Hans Heinrich Gerth

aus Wikipedia, der freien Enzyklopädie
(Weitergeleitet von Hans Gerth)

Hans Heinrich Gerth (* 24. April 1908 in Kassel; † 29. Dezember 1978 in Glashütten, Taunus) war ein US-amerikanischer Soziologe deutscher Herkunft.

Leben und Wirken

Hans Heinrich Gerth studierte in Heidelberg bei Karl Jaspers, Emil Lederer, Alfred Weber und besonders Karl Mannheim. Später waren Paul Tillich und Adolph Löwe seine akademischen Lehrer an der Universität Frankfurt am Main. Das Studienjahr 1929/30 verbrachte er an der London School of Economics. Nach seiner Frankfurter Promotion[1] 1933 wurde er Forschungsassistent von Rudolf Heberle an der Universität Kiel. Anschließend war er bis 1937 als Journalist tätig, unter anderem als Berlin-Korrespondent der Chicago Daily News. Gerth emigrierte 1938 über Großbritannien in die USA. Dort stieß er anfänglich auf das Misstrauen von Emigranten, die Deutschland schon 1933 verlassen hatten. Nach einem von ihm selbst geprägten Ausdruck war er im Exil der Prototyp des „arischen Spätankömmlings“.[2]

Bis 1940 lehrte er als Assistenz-Professor Soziologie an der University of Illinois, anschließend erst ebenfalls als Assistenz-Professor und seit 1947 als Professor an der University of Wisconsin. Während dieser Jahre widmete er sich intensiv der Übersetzung der Werke von Max Weber. In den USA arbeitete Gerth eng mit C. Wright Mills zusammen, der anfangs sein Student gewesen war. 1971 kehrte er nach Deutschland zurück, wo er bis 1975 Professor für Soziologie an der Universität Frankfurt am Main war.

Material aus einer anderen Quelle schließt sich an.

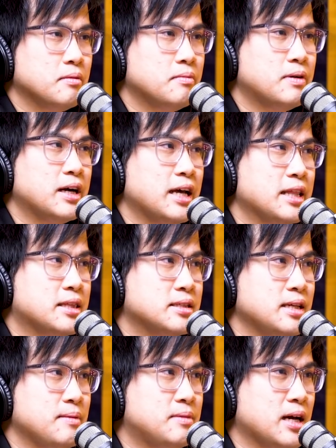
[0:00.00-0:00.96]
But at the
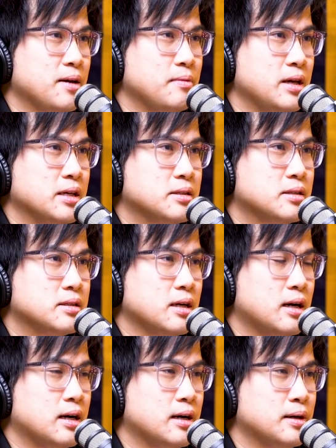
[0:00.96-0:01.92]
same time is
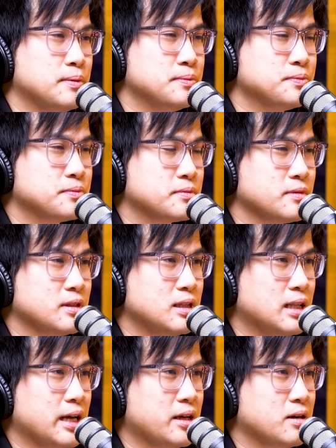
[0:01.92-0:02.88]

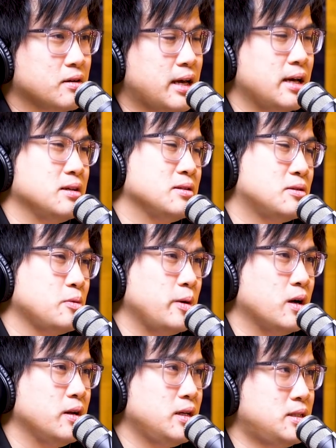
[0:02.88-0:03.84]
like, okay, to be
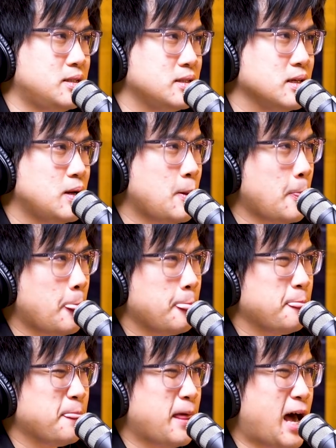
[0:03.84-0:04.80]
honest,
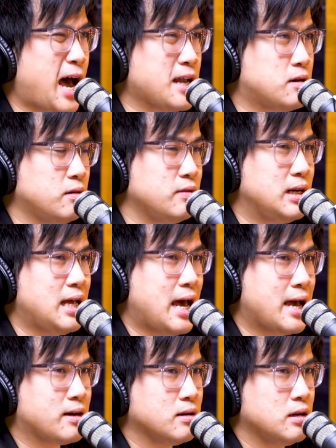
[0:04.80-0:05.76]
I don't really
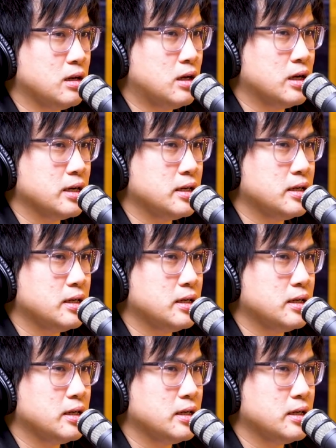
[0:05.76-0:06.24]
haggle a lot.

Gerth gilt als „Mentor einer ganzen Generation namhafter amerikanischer Sozialwissenschaftler“.[3] Er war Ehrenmitglied der Deutschen Gesellschaft für Soziologie.

Schriften (Auswahl)

  • Die sozialgeschichtliche Lage der bürgerlichen Intelligenz um die Wende des 18. Jahrhunderts. Ein Beitrag zur Soziologie des deutschen Frühliberalismus (Dissertation 1933), VDI, Berlin 1935. Neudruck unter dem Titel:
  • From Max Weber: Essays in sociology. Herausgegeben und kommentiert mit C. Wright Mills, Oxford university press, New York 1946 (Neuausgabe: Routledge, New York 2009, ISBN 978-0-415-48269-1).
  • Zusammen mit C. Wright Mills: Character and social structure. The psychology of social institutions. Harcourt, New York 1953.
    • Person und Gesellschaft. Die Psychologie sozialer Institutionen. Athenäum-Verlag, Frankfurt am Main/Bonn 1970.

Literatur

Weblinks

Einzelnachweise

  1. Die Doktorarbeit, die als maschinenschriftlicher Druck 1935 bei VDI, Berlin erschien, war von formalen Schwierigkeiten begleitet, weil Karl Mannheim und seine übrigen akademischen Lehrer bereits „beurlaubt“ und zum Teil schon emigriert waren. Die Promotion wurde nur über einen Sonderantrag beim Universitätsrektor möglich. Eine wissenschaftliche Laufbahn war für Gerth im nationalsozialistischen Deutschland aber nicht mehr möglich. Ruth Meyer: Hans Gerth † (24.4.1908–29.12.1978). In: Kölner Zeitschrift für Soziologie und Sozialpsychologie. 32. Jahrgang, 1980, S. 195.
  2. Robert Jackall in der Einleitung zu: Hans Speier: Die Intellektuellen und die moderne Gesellschaft. Nausner & Nausner, Graz/Wien 2007, ISBN 978-3-901402-41-8, S. 11–34, hier S. 17, Anm. 13.
  3. Robert Jackall in der Einleitung zu: Hans Speier: Die Intellektuellen und die moderne Gesellschaft. Nausner & Nausner, Graz/Wien 2007. ISBN 978-3-901402-41-8, S. 11–34, hier S. 17.